### EXERCISE PROMPT
Once you find the line that contains "[00:12:00.28]", write out that line and every line after it to the end of the records, exactly and with nothing else.

### Collected data
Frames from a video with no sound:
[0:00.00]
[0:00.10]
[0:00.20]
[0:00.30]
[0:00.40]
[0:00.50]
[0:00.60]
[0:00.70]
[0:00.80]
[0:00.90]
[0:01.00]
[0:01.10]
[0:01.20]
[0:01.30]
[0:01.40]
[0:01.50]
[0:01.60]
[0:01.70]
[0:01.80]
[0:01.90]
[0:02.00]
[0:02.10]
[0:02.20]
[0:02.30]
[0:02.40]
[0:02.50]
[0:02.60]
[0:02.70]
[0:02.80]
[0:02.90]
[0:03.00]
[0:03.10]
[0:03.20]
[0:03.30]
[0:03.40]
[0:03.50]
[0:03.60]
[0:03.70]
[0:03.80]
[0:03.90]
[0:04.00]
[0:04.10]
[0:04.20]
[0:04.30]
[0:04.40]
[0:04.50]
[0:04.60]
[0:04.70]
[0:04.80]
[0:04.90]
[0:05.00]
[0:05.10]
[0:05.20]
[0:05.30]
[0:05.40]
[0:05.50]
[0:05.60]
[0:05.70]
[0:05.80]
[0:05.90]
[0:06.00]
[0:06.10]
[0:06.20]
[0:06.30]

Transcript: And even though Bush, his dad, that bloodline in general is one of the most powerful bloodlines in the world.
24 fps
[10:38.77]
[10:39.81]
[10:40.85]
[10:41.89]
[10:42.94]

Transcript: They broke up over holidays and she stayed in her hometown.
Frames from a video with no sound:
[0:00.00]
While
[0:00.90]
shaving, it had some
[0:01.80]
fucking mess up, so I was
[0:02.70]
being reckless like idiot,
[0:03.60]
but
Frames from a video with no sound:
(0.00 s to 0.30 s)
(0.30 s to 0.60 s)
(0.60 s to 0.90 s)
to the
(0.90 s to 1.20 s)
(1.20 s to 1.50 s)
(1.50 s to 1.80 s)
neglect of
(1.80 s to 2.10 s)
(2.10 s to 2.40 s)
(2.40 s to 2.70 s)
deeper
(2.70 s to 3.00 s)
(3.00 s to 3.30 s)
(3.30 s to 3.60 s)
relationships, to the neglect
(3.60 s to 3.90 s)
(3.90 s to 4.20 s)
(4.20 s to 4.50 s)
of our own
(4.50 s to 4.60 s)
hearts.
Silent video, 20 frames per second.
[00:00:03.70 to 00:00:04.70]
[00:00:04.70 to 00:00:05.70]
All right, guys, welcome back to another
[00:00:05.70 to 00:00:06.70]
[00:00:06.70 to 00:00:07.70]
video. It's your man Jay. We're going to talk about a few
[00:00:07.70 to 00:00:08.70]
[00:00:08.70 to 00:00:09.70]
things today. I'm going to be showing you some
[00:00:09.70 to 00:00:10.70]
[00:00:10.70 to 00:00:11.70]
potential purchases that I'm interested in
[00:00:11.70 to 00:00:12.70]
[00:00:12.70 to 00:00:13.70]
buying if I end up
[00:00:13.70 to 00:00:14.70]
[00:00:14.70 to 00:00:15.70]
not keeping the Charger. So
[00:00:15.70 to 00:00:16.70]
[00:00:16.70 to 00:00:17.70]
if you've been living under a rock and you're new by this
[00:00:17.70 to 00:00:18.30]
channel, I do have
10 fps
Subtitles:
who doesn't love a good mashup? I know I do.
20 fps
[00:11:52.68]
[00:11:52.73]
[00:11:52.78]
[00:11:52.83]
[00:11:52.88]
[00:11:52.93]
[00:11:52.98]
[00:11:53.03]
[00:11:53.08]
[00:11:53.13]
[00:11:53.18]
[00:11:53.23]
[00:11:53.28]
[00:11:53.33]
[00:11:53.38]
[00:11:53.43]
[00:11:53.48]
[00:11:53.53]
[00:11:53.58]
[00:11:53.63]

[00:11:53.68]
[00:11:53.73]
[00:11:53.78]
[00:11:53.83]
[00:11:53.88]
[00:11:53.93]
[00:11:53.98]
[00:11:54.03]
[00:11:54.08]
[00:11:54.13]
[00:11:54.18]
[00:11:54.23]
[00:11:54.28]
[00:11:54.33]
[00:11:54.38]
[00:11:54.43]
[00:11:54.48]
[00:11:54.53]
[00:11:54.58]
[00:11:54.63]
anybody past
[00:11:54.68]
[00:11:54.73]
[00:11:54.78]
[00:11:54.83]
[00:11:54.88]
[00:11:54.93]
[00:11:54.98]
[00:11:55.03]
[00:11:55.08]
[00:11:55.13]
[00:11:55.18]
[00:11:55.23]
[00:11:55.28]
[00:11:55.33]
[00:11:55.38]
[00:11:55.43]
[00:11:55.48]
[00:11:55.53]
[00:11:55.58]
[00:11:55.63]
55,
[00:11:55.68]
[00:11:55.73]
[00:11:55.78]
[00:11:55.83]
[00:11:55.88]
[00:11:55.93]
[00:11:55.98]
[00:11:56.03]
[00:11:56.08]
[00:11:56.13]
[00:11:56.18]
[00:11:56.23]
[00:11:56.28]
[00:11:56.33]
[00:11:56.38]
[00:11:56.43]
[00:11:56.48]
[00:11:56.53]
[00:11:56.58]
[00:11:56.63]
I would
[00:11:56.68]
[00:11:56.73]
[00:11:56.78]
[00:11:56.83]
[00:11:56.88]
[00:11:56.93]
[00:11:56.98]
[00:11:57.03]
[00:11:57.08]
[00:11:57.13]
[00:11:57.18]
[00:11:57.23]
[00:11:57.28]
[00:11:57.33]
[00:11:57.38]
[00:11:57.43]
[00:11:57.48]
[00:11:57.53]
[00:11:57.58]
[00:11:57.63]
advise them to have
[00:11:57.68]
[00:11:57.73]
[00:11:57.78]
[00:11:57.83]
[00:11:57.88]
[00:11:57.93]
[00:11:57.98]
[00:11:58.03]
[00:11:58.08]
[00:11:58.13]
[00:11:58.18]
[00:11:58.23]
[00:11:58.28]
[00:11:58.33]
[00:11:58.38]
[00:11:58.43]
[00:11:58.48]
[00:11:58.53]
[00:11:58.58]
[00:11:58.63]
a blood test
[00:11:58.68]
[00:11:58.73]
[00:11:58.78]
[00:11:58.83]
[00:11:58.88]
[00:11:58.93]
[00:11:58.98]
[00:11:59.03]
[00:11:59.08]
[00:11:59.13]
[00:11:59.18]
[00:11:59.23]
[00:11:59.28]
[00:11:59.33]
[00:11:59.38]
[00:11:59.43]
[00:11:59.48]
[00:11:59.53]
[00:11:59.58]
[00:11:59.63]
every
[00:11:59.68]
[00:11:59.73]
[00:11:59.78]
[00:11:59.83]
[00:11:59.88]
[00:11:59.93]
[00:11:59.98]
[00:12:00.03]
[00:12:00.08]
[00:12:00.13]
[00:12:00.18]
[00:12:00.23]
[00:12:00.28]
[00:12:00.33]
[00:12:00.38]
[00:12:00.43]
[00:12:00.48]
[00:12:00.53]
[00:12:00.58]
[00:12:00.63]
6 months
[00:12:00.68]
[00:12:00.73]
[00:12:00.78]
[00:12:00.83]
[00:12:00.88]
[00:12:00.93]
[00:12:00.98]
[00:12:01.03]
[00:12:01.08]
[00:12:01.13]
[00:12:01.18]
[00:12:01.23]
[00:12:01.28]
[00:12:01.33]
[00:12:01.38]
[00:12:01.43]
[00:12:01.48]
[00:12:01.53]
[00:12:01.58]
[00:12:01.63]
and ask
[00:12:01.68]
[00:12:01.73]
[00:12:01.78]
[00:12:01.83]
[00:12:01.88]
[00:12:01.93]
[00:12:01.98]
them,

### RESULT FOR THIS EXERCISE
[00:12:00.28]
[00:12:00.33]
[00:12:00.38]
[00:12:00.43]
[00:12:00.48]
[00:12:00.53]
[00:12:00.58]
[00:12:00.63]
6 months
[00:12:00.68]
[00:12:00.73]
[00:12:00.78]
[00:12:00.83]
[00:12:00.88]
[00:12:00.93]
[00:12:00.98]
[00:12:01.03]
[00:12:01.08]
[00:12:01.13]
[00:12:01.18]
[00:12:01.23]
[00:12:01.28]
[00:12:01.33]
[00:12:01.38]
[00:12:01.43]
[00:12:01.48]
[00:12:01.53]
[00:12:01.58]
[00:12:01.63]
and ask
[00:12:01.68]
[00:12:01.73]
[00:12:01.78]
[00:12:01.83]
[00:12:01.88]
[00:12:01.93]
[00:12:01.98]
them,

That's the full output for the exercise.